Segment Start: Data supplied
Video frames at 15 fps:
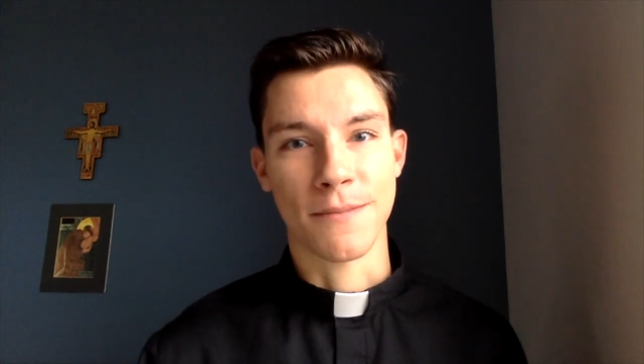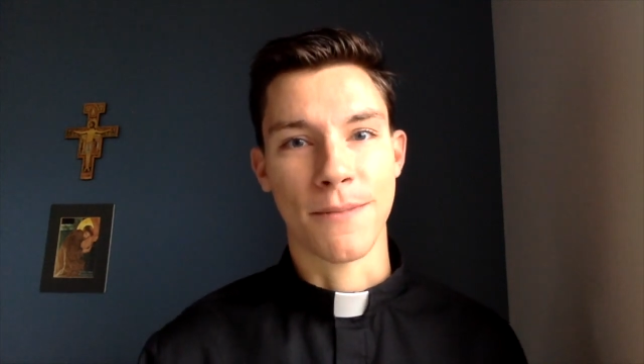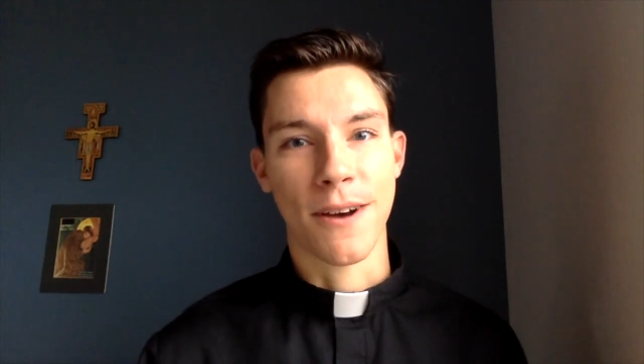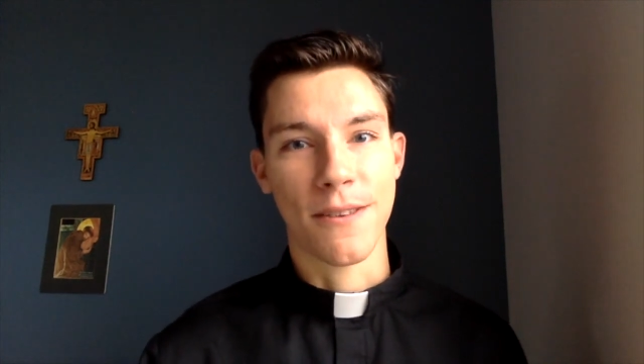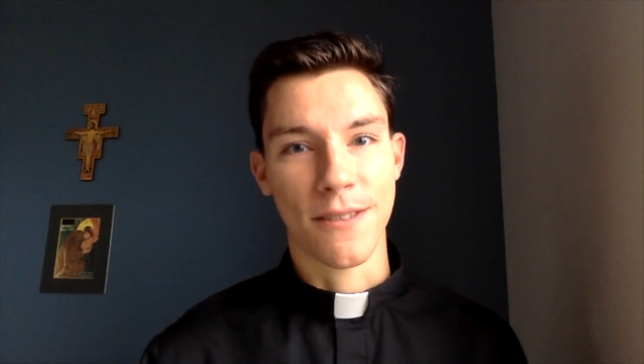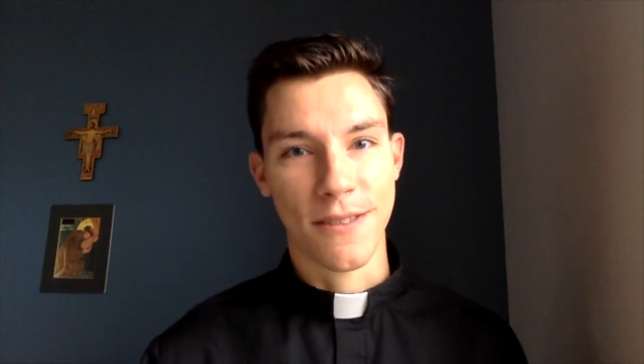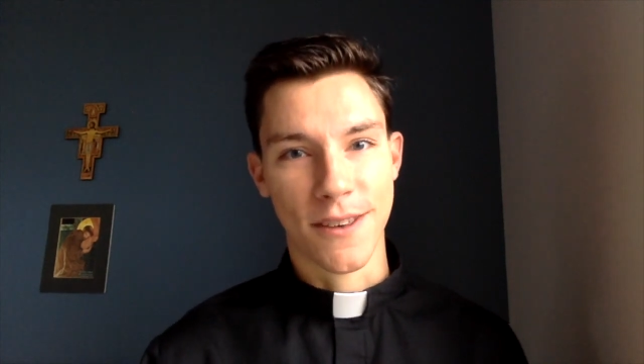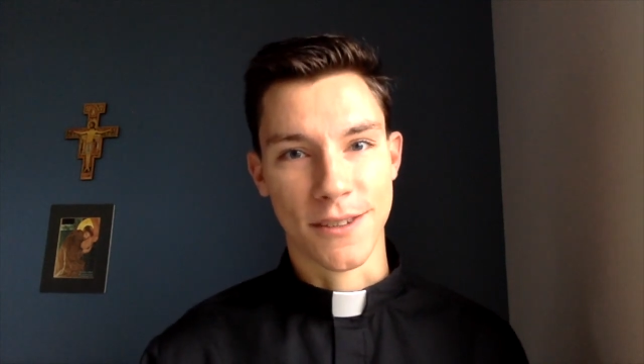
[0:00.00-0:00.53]

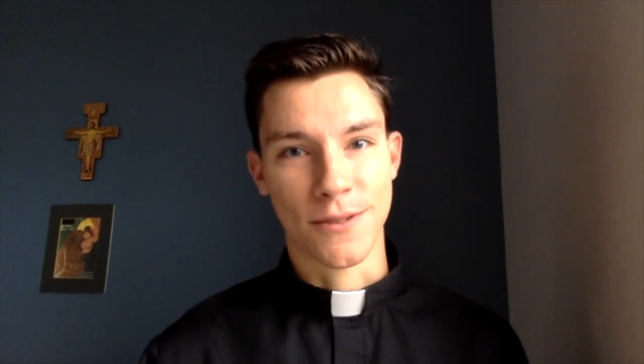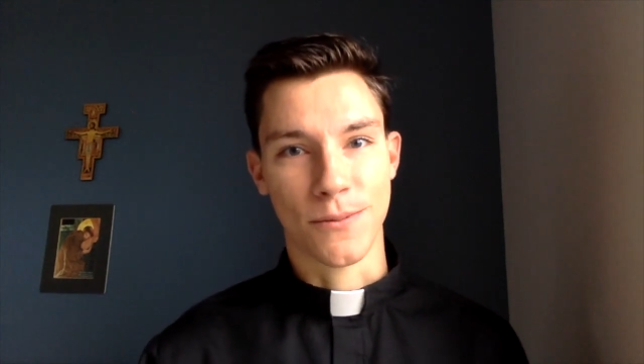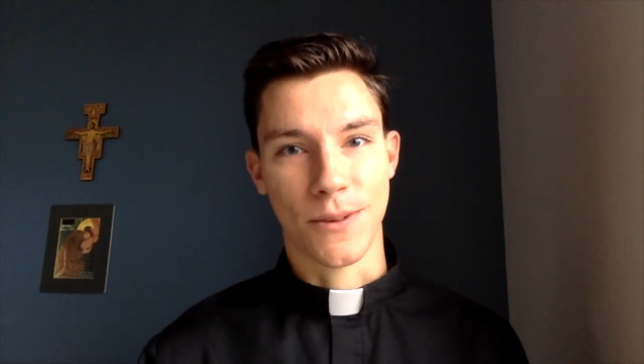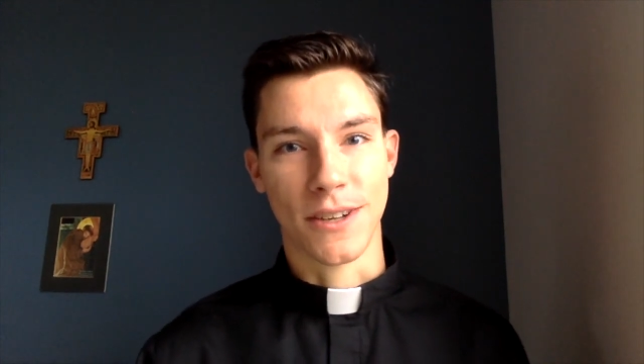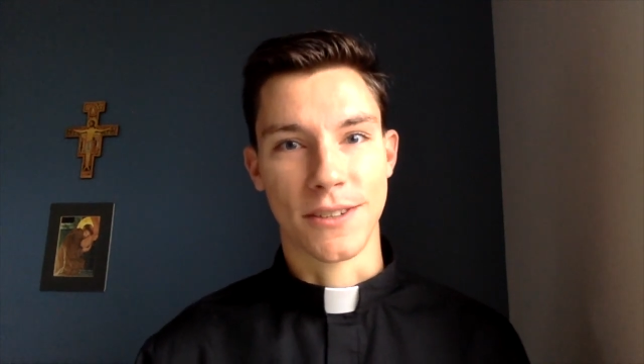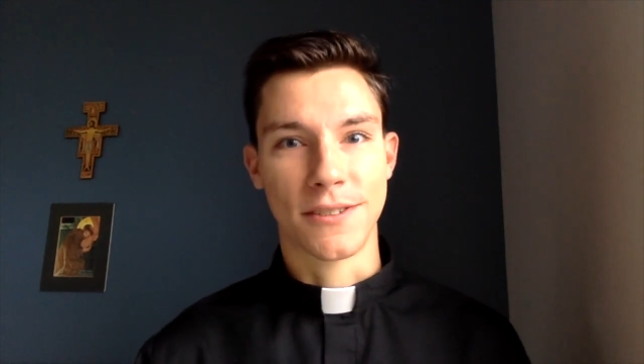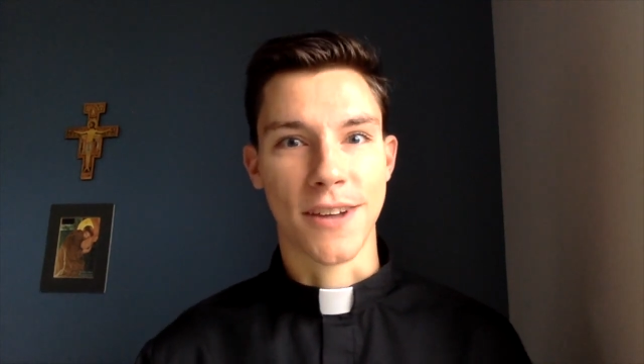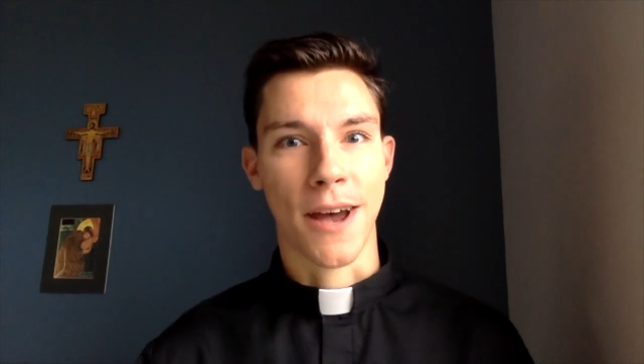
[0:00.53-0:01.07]
about this
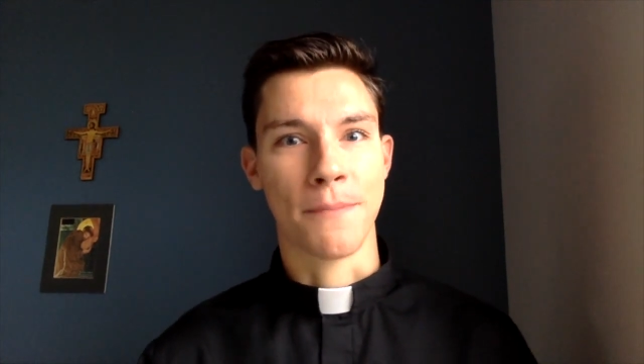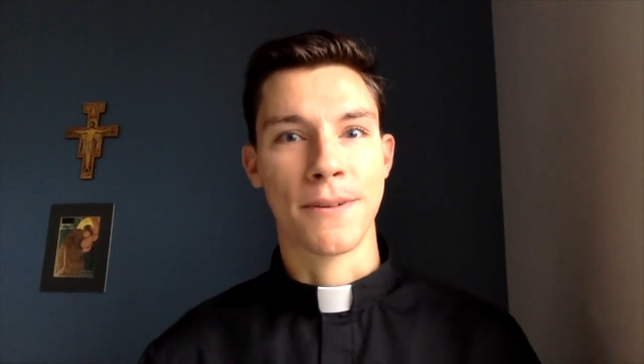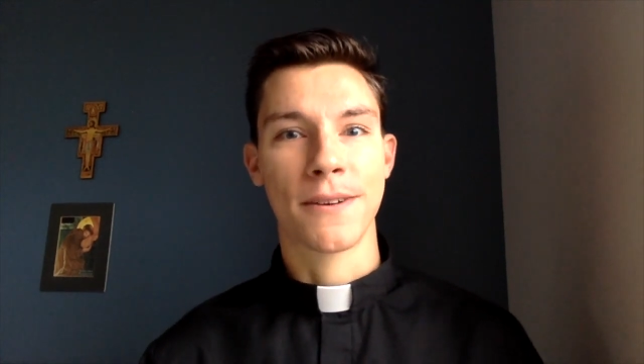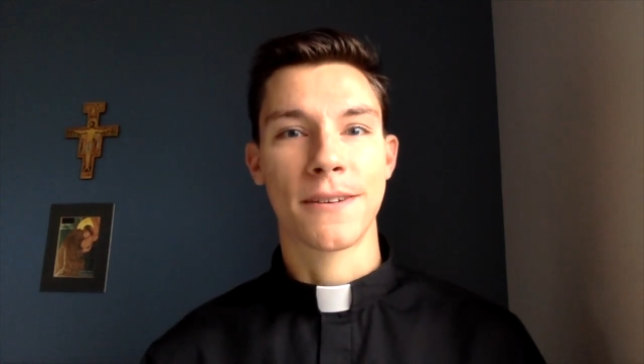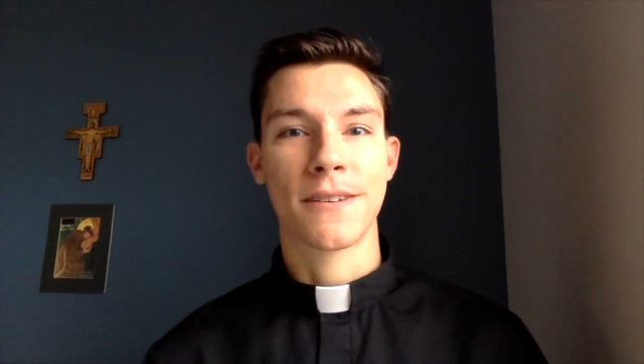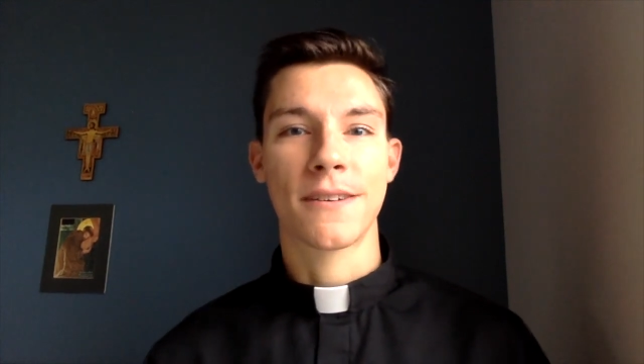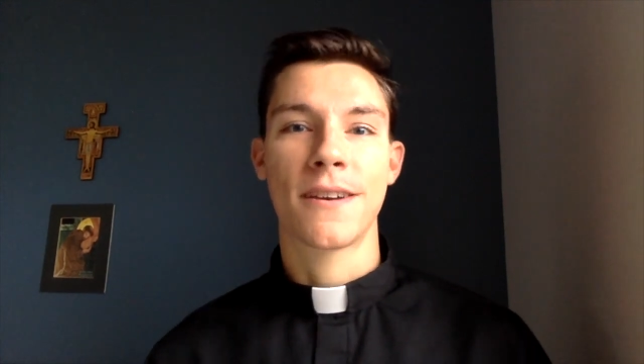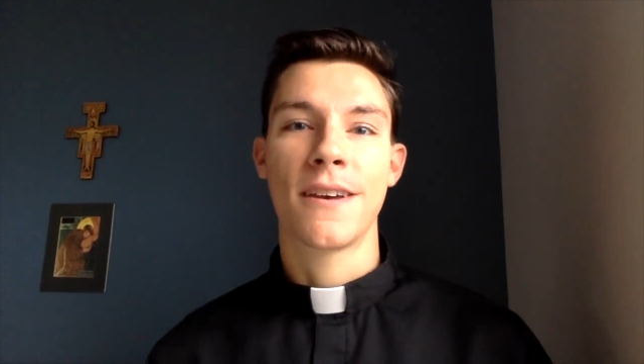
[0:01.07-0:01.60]
week's
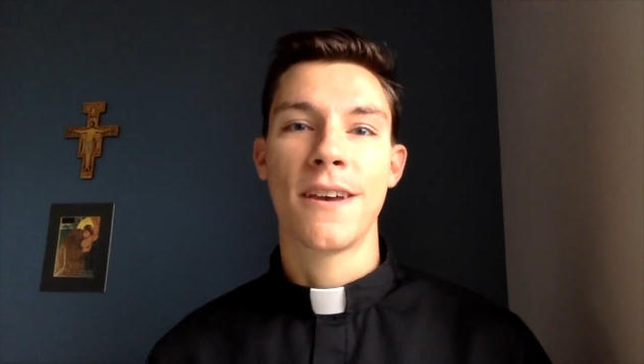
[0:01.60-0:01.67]
topic.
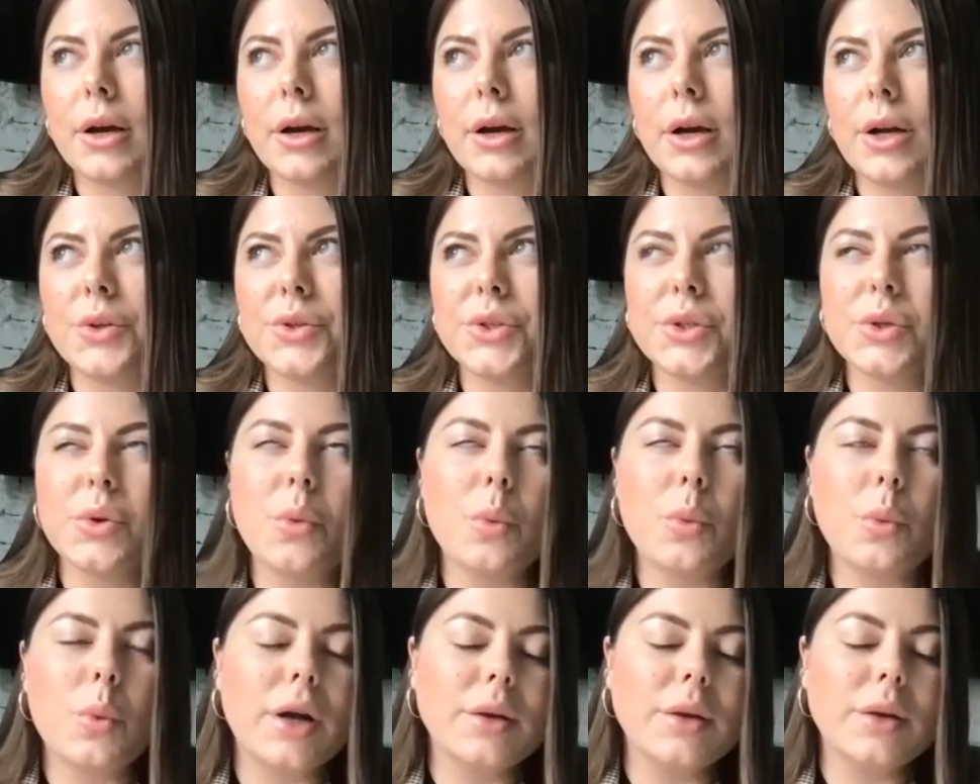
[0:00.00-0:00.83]
also
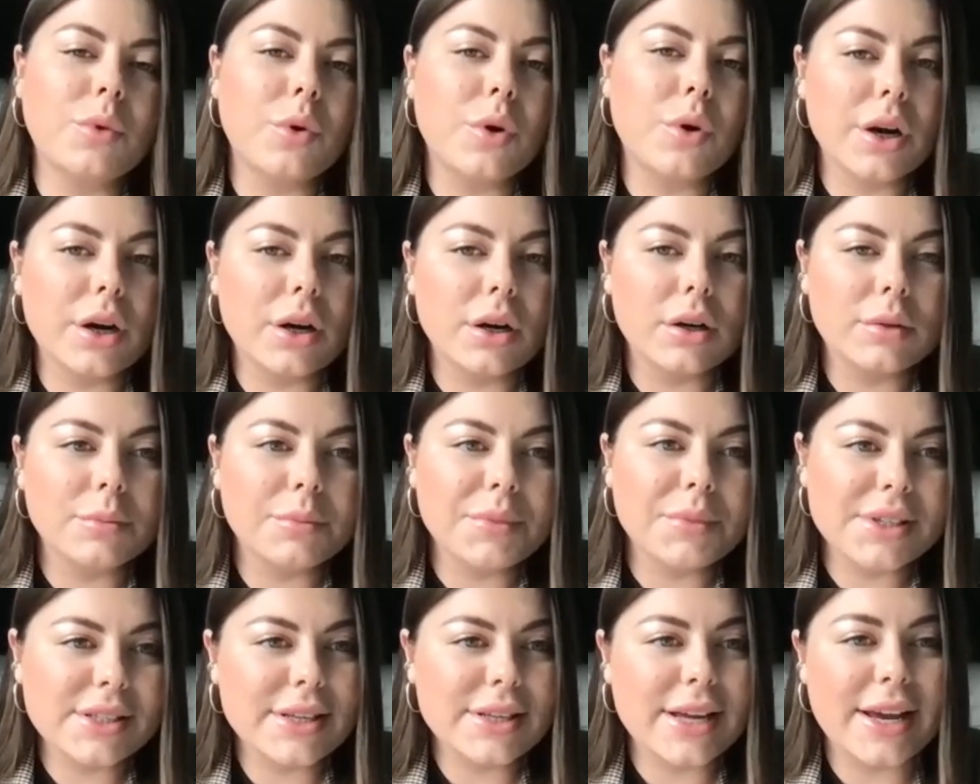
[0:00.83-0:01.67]
one more
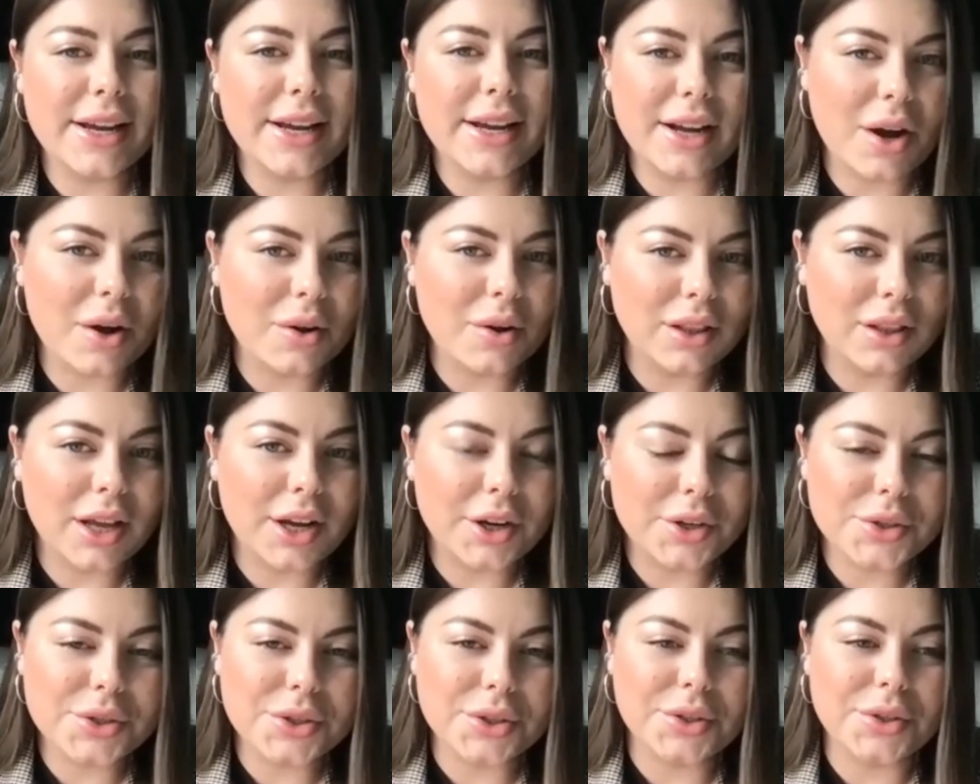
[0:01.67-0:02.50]
mistake I would like to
Segment End: Data supplied
Action item:
Omit every picture, and otherwise quote the entries exactly.

Output below:
Video frames at 15 fps:
[0:00.00-0:00.53]

[0:00.53-0:01.07]
about this
[0:01.07-0:01.60]
week's
[0:01.60-0:01.67]
topic.
[0:00.00-0:00.83]
also
[0:00.83-0:01.67]
one more
[0:01.67-0:02.50]
mistake I would like to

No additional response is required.